Task to carry out: Would you repeat the entries below exactly and omit the pictures?

= Beginning of Section =

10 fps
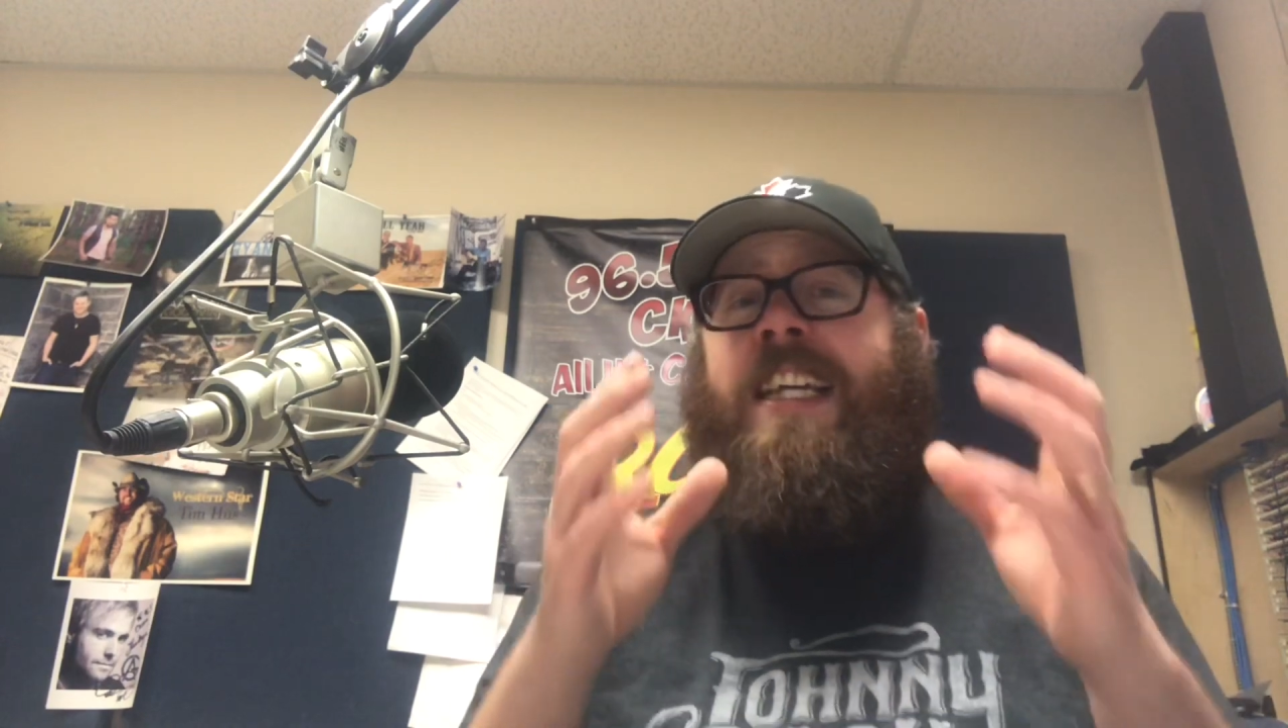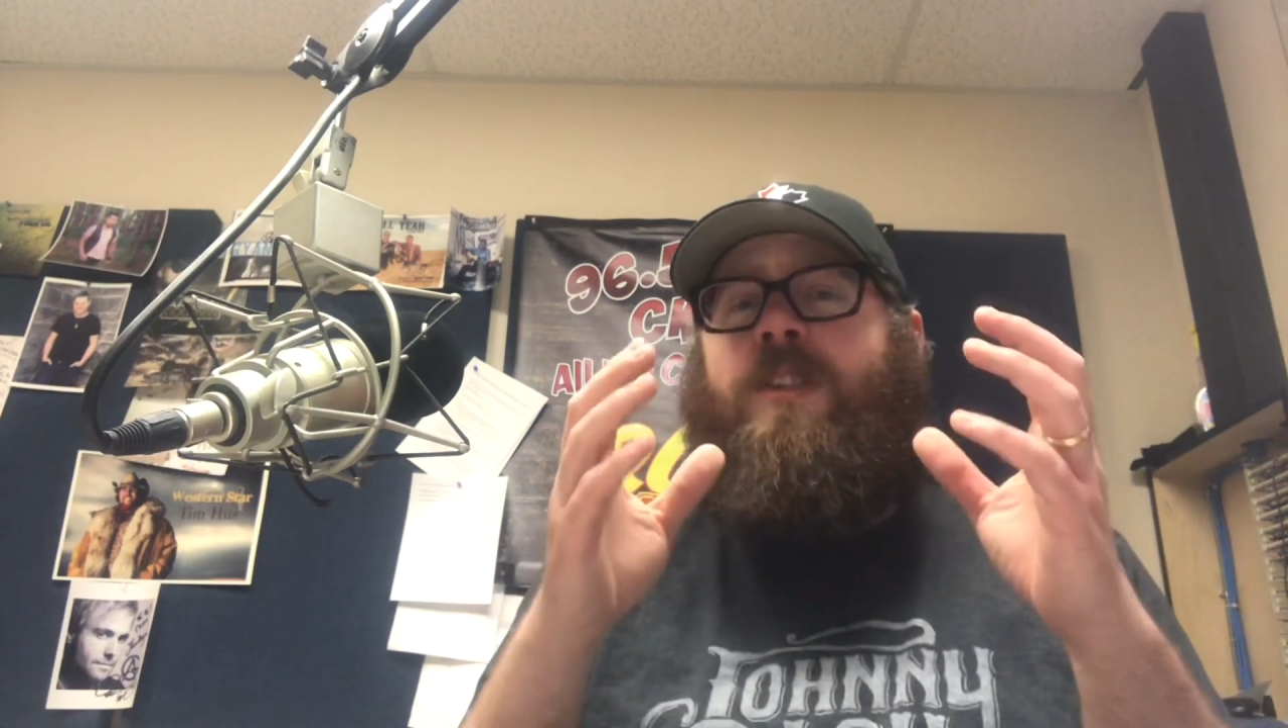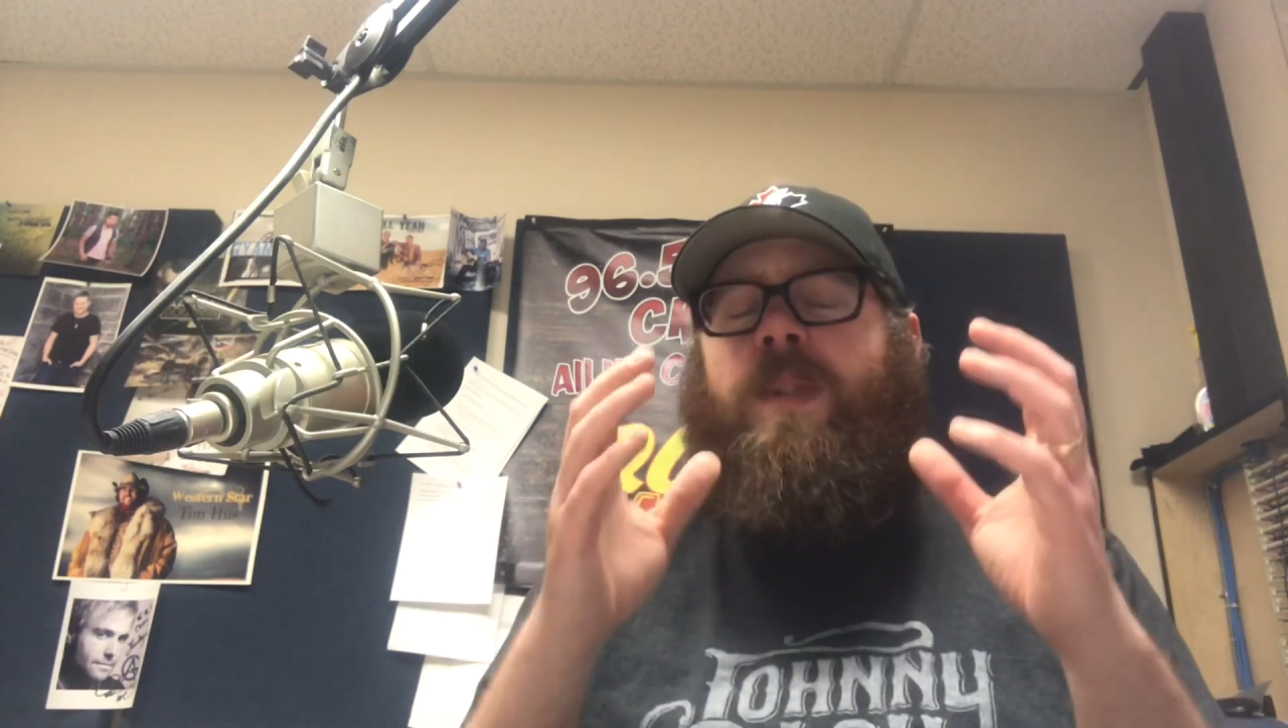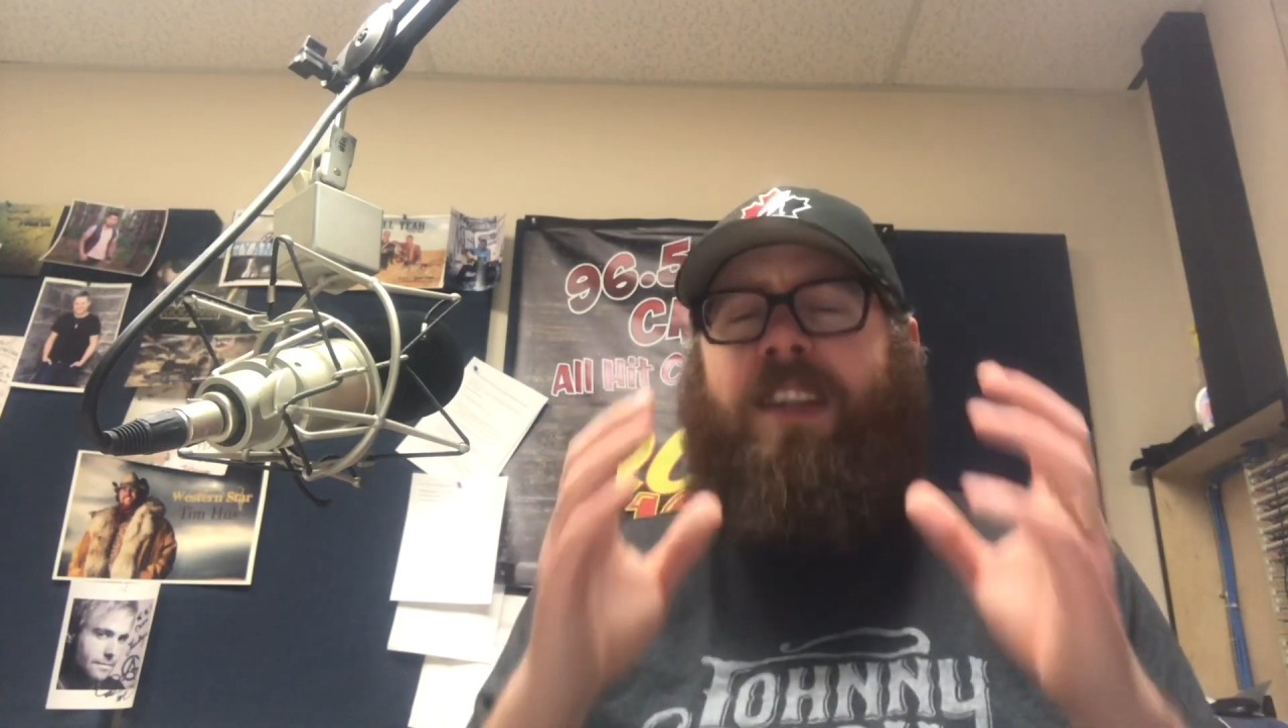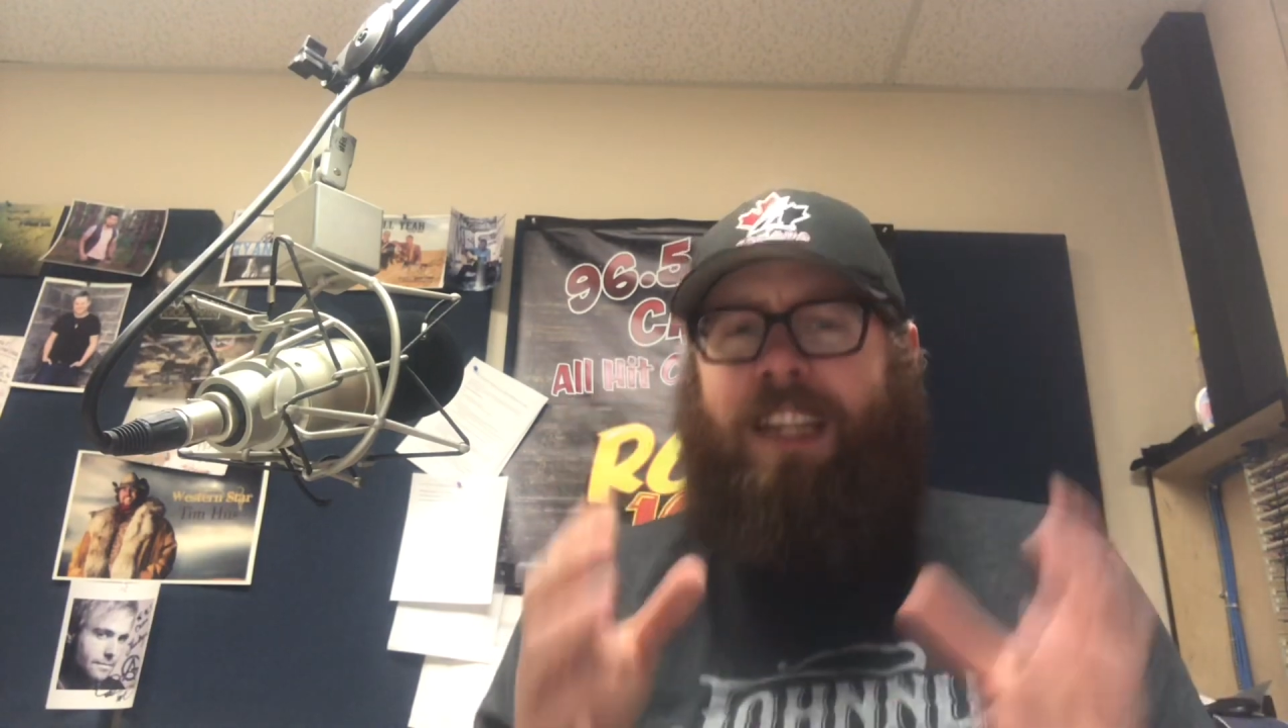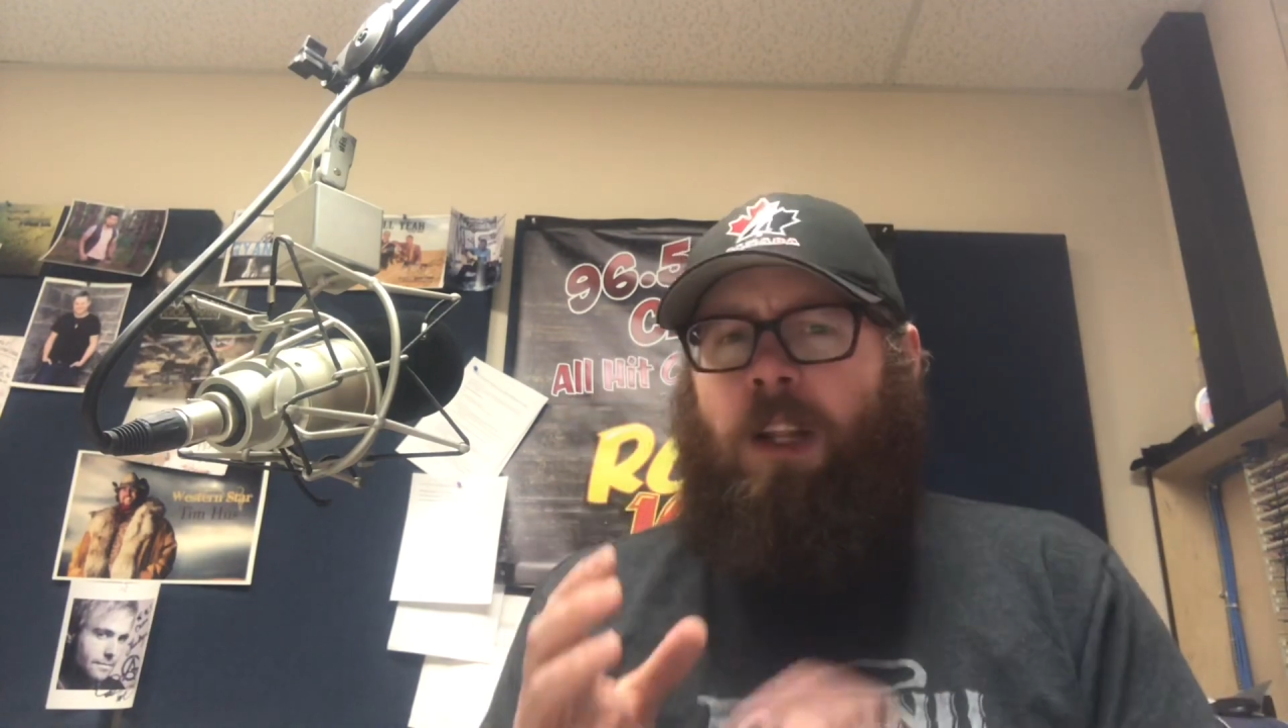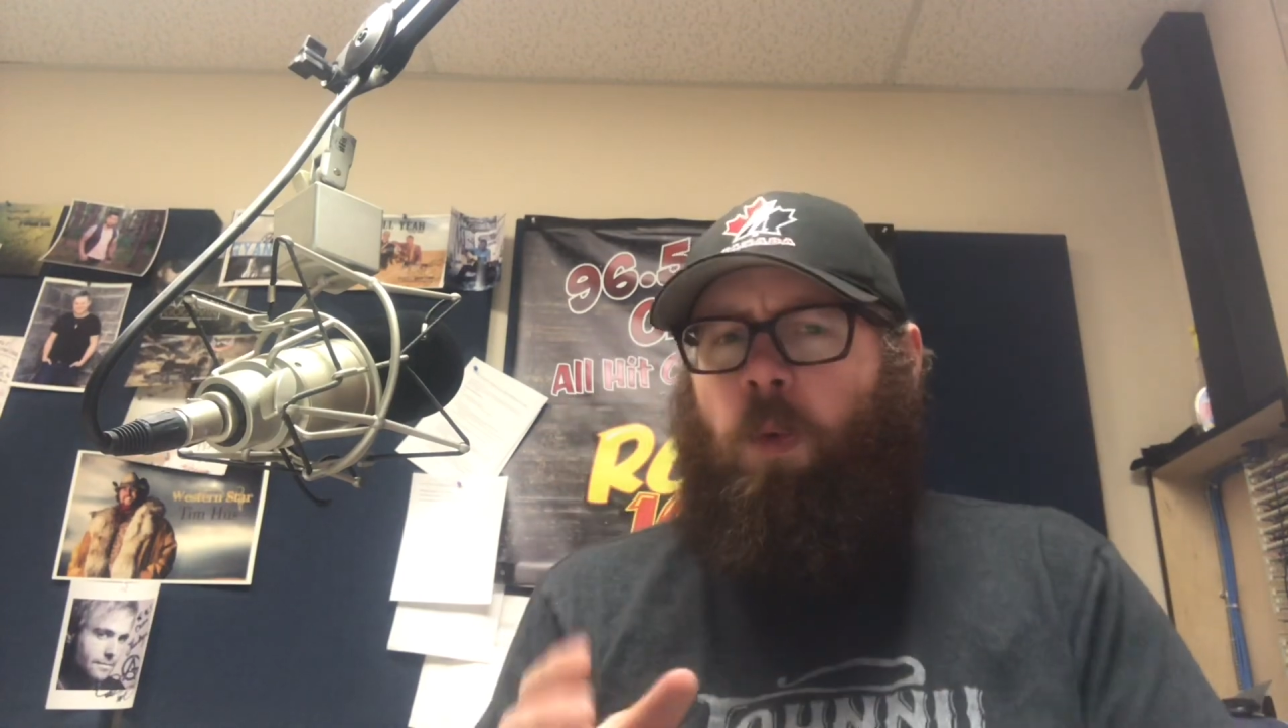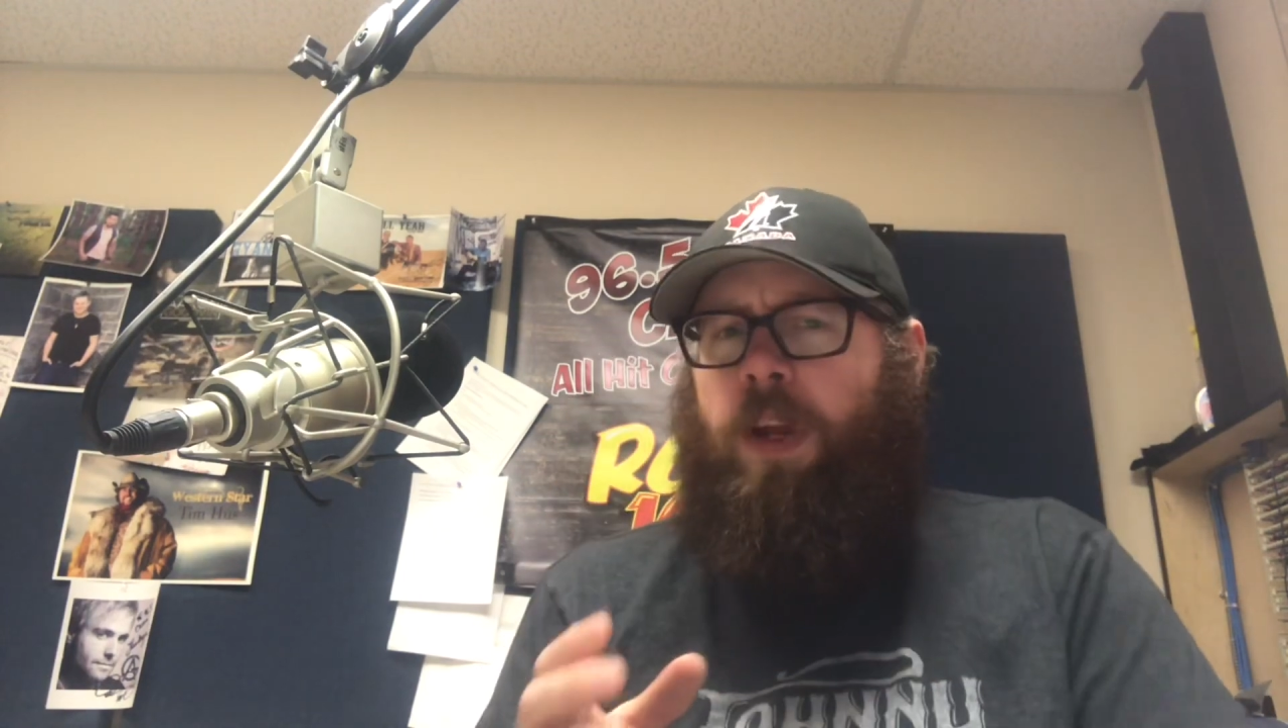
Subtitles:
So it's a little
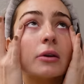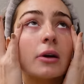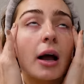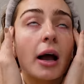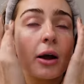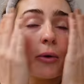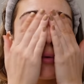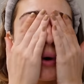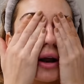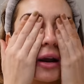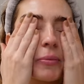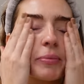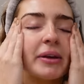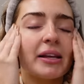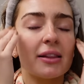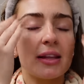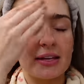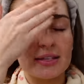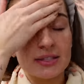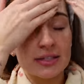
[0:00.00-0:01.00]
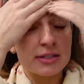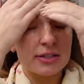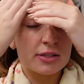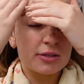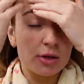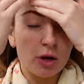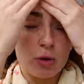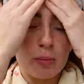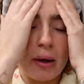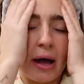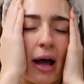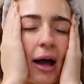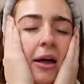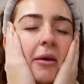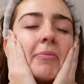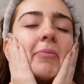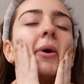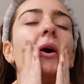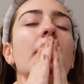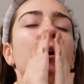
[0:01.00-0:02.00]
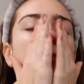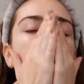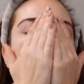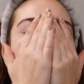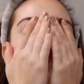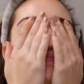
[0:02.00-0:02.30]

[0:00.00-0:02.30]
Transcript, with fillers: I wanna be lazy so bad, but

= End of Section =

Solution for this task:
10 fps
Subtitles:
So it's a little
[0:00.00-0:01.00]
[0:01.00-0:02.00]
[0:02.00-0:02.30]

[0:00.00-0:02.30]
Transcript, with fillers: I wanna be lazy so bad, but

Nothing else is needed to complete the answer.